◆ **WHAT TO DO**:
Once the images are removed, repeat all of the entries exactly.

Stored data
....
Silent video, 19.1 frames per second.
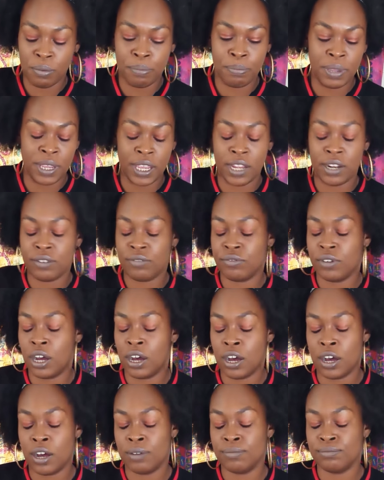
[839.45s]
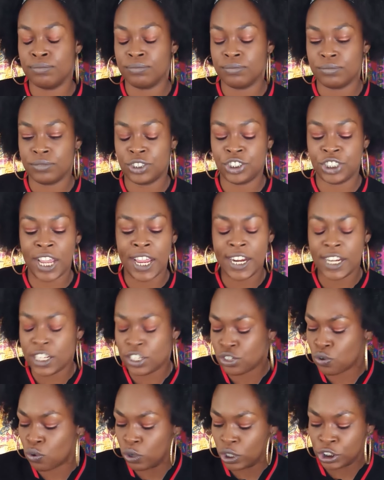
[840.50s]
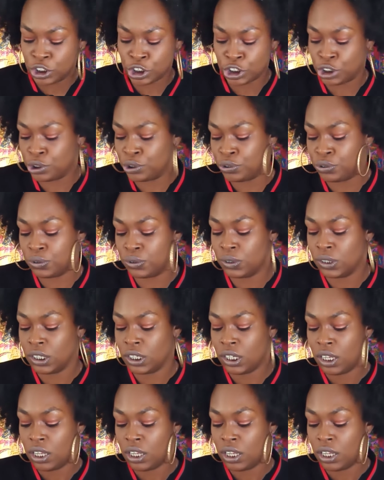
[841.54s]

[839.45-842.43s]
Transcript: being shady towards you,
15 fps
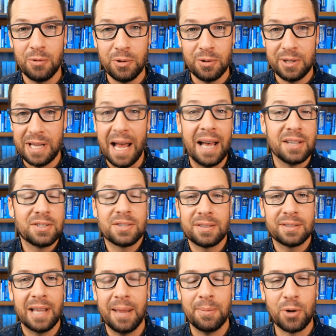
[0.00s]
guest,
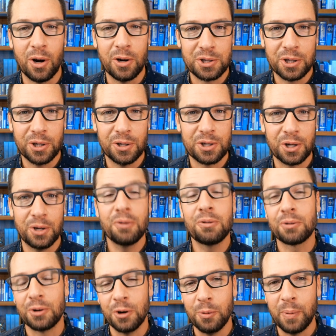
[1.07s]
came to our church, our youth
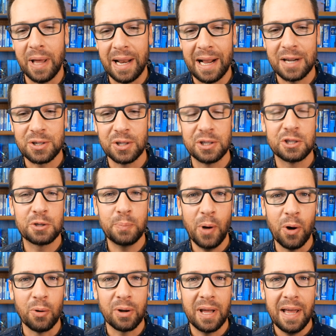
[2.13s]
group, and actually
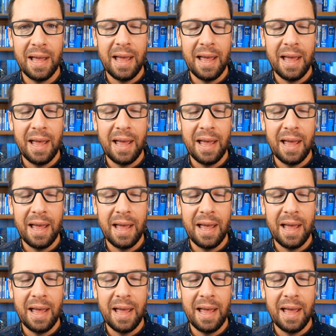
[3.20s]
spoke.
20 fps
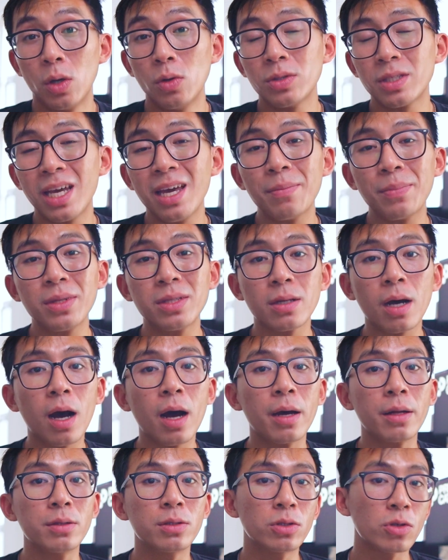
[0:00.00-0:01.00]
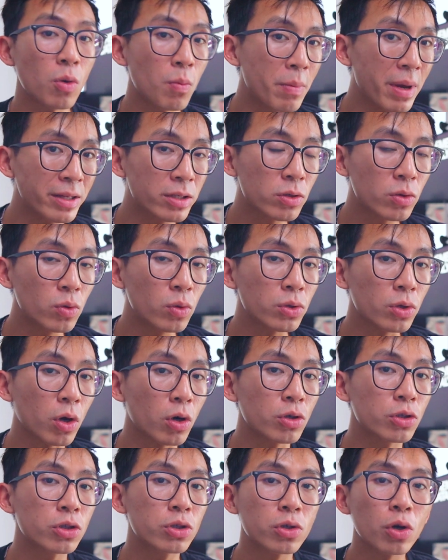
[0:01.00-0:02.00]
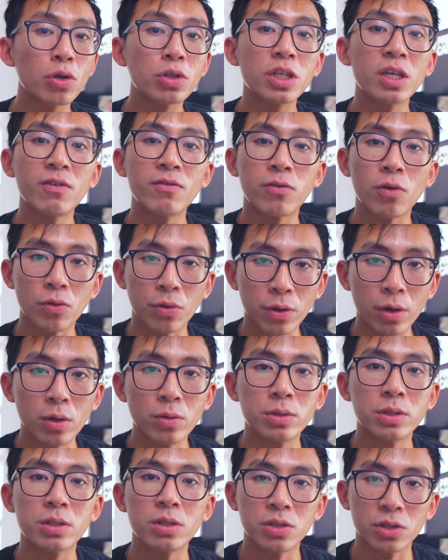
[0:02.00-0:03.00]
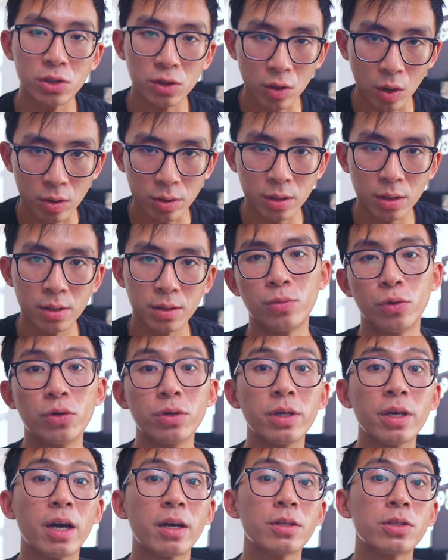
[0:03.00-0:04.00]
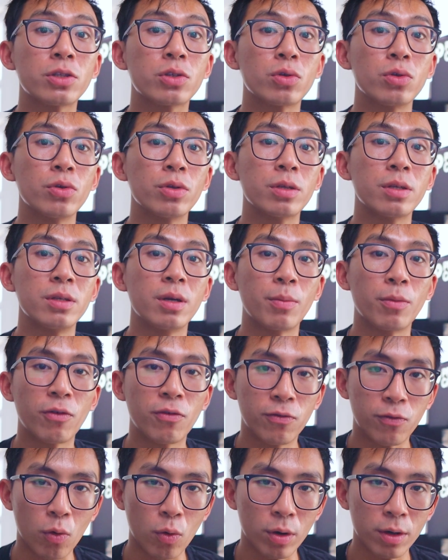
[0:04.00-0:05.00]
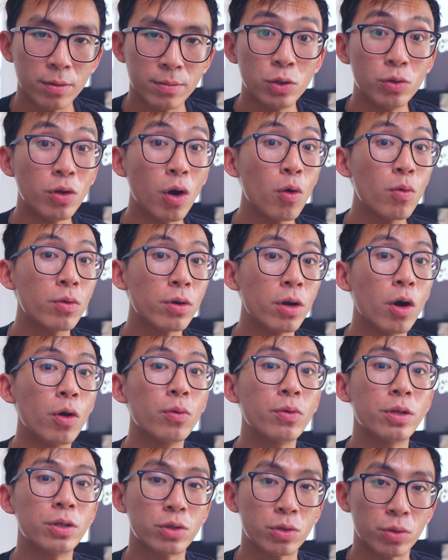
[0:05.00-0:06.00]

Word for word: Those can't be taught, so med schools are searching for those to start. Brutally honest truth number four, you don't know the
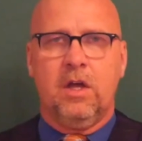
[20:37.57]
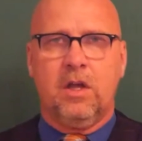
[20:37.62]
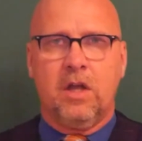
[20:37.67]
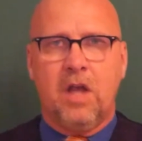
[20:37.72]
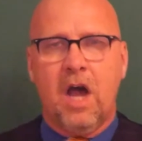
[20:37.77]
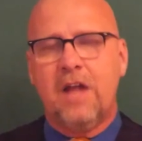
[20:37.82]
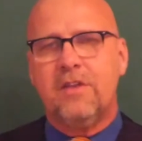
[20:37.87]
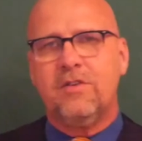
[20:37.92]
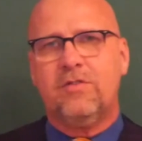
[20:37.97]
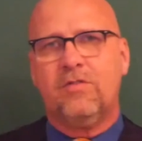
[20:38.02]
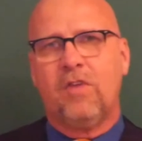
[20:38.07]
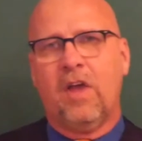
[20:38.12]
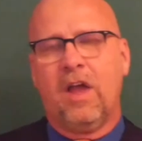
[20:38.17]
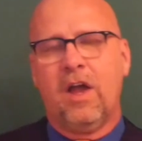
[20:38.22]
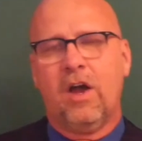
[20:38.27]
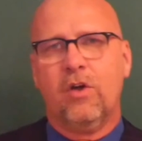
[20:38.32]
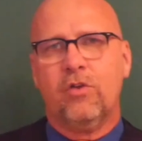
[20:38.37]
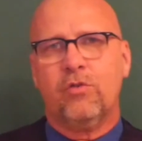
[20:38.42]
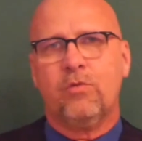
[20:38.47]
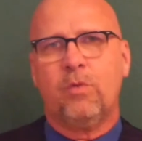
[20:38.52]
gun
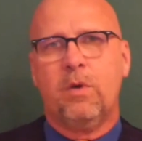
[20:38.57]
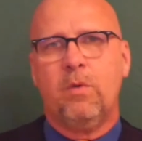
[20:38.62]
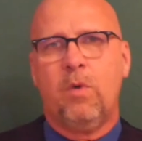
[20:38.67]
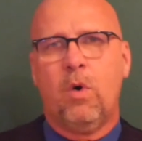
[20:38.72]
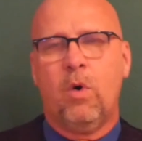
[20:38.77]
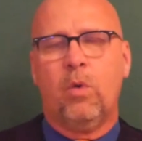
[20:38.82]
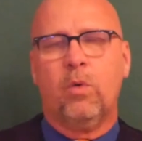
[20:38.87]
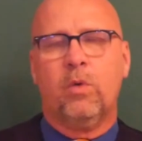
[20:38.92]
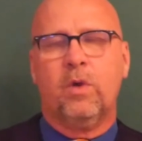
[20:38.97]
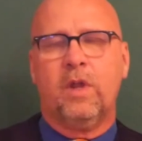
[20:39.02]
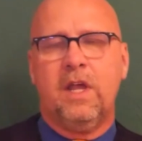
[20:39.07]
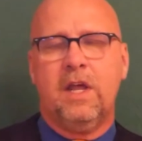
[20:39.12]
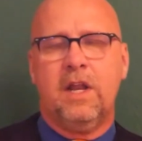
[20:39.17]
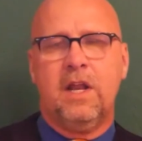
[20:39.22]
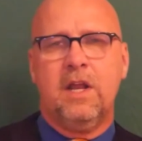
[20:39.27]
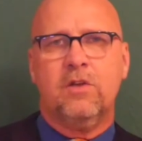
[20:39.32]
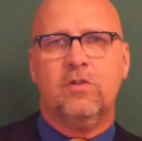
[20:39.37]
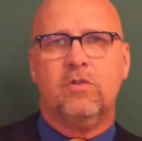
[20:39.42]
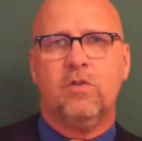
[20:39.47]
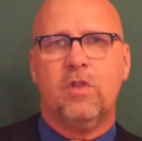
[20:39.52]
sales, we won't get
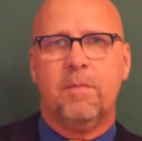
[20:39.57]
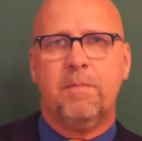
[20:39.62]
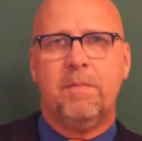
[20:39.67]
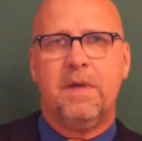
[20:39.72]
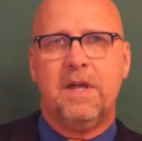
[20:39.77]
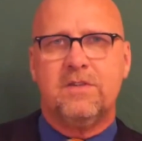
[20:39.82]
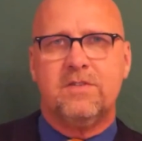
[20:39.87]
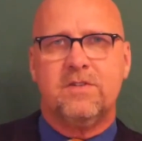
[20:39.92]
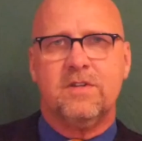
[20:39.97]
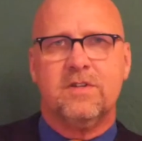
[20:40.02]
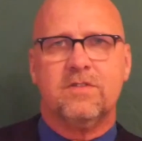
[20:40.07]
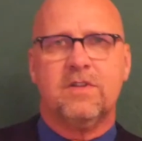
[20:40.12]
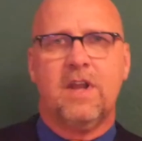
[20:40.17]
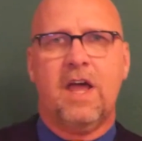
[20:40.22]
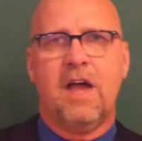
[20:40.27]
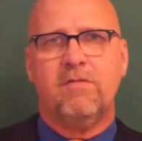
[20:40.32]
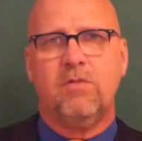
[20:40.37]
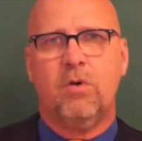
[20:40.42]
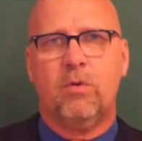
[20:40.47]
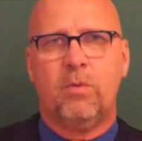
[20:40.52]
into the business
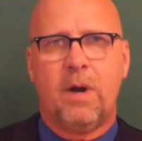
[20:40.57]
level,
....
◆ **EXERCISE RESULT**:
Silent video, 19.1 frames per second.
[839.45s]
[840.50s]
[841.54s]

[839.45-842.43s]
Transcript: being shady towards you,
15 fps
[0.00s]
guest,
[1.07s]
came to our church, our youth
[2.13s]
group, and actually
[3.20s]
spoke.
20 fps
[0:00.00-0:01.00]
[0:01.00-0:02.00]
[0:02.00-0:03.00]
[0:03.00-0:04.00]
[0:04.00-0:05.00]
[0:05.00-0:06.00]

Word for word: Those can't be taught, so med schools are searching for those to start. Brutally honest truth number four, you don't know the
[20:37.57]
[20:37.62]
[20:37.67]
[20:37.72]
[20:37.77]
[20:37.82]
[20:37.87]
[20:37.92]
[20:37.97]
[20:38.02]
[20:38.07]
[20:38.12]
[20:38.17]
[20:38.22]
[20:38.27]
[20:38.32]
[20:38.37]
[20:38.42]
[20:38.47]
[20:38.52]
gun
[20:38.57]
[20:38.62]
[20:38.67]
[20:38.72]
[20:38.77]
[20:38.82]
[20:38.87]
[20:38.92]
[20:38.97]
[20:39.02]
[20:39.07]
[20:39.12]
[20:39.17]
[20:39.22]
[20:39.27]
[20:39.32]
[20:39.37]
[20:39.42]
[20:39.47]
[20:39.52]
sales, we won't get
[20:39.57]
[20:39.62]
[20:39.67]
[20:39.72]
[20:39.77]
[20:39.82]
[20:39.87]
[20:39.92]
[20:39.97]
[20:40.02]
[20:40.07]
[20:40.12]
[20:40.17]
[20:40.22]
[20:40.27]
[20:40.32]
[20:40.37]
[20:40.42]
[20:40.47]
[20:40.52]
into the business
[20:40.57]
level,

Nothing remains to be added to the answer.